Lancelot fue la primera comparsa en entrar en pista con su pirámide egipcia y sus gorros representando al dios-perro Anubis. Les siguió Vaivén, una de las más aplaudidas, con sus ladrones de almas y sus gorros, que forman un mar vegetal. El grupo menor Estaribé, de abejas y apicultores, fue el siguiente seguido de Wailuku con su traje egipcio. Gustó su cambio de vestuario. Se quitan el abrigo y se convierten en la momia de un gato.

Umsuka-Imbali fue la favorita de los niños con su traje de Vaiana, Cambalada sorprendió con su traje egipcio con máscara de quita y pon, Moracantana desfiló tras ellos con sus diosas aladas, que no solo conquistaron al jurado sino también al público. Yuyubas, a continuación, fueron aztecas con colores muy llamativos y una pirámide formada por cajas de huevos, mientras que Balumba impresionó con su estandarte de un gran lobo blanco y sus trajes inspirados por la Princesa Mononoke.

El grupo menor Los camalotes del Guadiana desfiló como rusos. El patio de mi casa como una colorida tribu y la comparsa Caribe con trajes filipinos. Caretos Salvavidas fueron samuráis y La Bullanguera se inspiró en la película Coco. Esta agrupación protagonizó un momento emotivo al quitarse los sombreros mexicanos al pasar junto al jurado. Fue un gesto de solidaridad con una de sus componentes, que está enferma.
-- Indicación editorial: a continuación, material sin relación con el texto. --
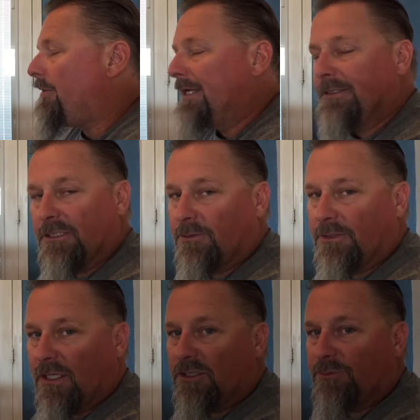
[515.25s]
That this
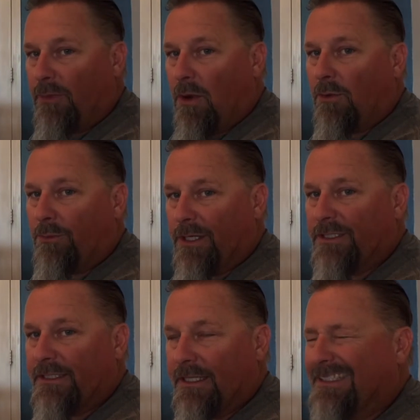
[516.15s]
was a spoilt
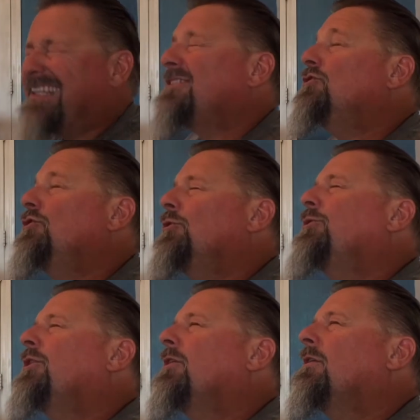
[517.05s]
rich kid. Yes,
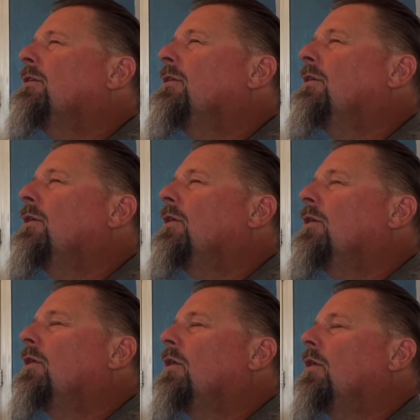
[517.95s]
Junior
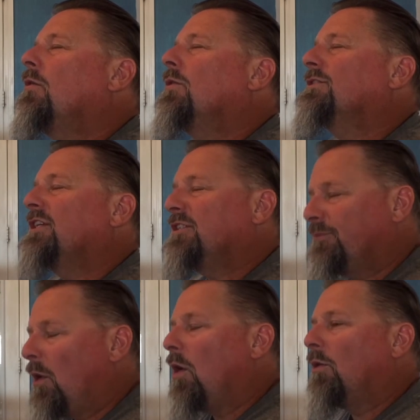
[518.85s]
was a
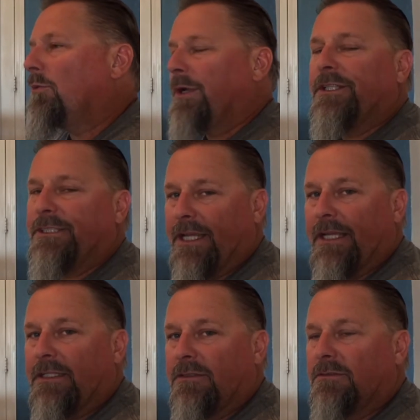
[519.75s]
spoilt rich kid.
Infectos Acelerados pasó representando la Historia Interminable y su dragón blanco, Los Soletes fueron el libro de Julio Verne 'La vuelta al mundo en 80 días' y Los Desertores se inspiraron en la saga 'Los juegos del hambre'. Fue entonces el turno de los artefactos. Hubo más que nunca en San Roque. Desfilaron quince: La Patruya del Karnaval, De bar empeor, Low que ha costao, la Brigada Antiardores, Stand by, La Trupe, Aprisa y corriendo, Los Gazpachones, Juntos y revueltos, Los Loleros, Mascachapas, Trimoto, Los Palmerita, Waltrapas y Pues anda que tú.

«Espectacular»

Tras la entrega de premios, el alcalde de Badajoz, Francisco Fragoso, valoró esta edición de la fiesta con «absoluta satisfacción». «Porque en la calle, en cada una de las actividades que se han realizado, las que se van consolidando año tras año, como puede ser ese Carnaval de día y familiar en San Francisco, o las nuevas actividades como la Pasarela Don Carnal, ha habido mucha gente. La climatología ha acompañado y nos ha permitido tener el Carnaval más espectacular de los últimos años».

En cuanto a la mayor novedad, el alcalde cree que la Pasarela Don Carnal (apodada sambódromo) puede consolidarse los próximos años. «Se ha demostrado que tenemos oferta y público para todos los gustos y todas las actividades y además este Carnaval aspira a crecer. Es el día que más gente puede atraer por ser fin de semana y yo creo que no ensombrece el resto de actividades, sino que las complementa».

Se acabó y sólo quedan 351 días para el próximo Carnaval.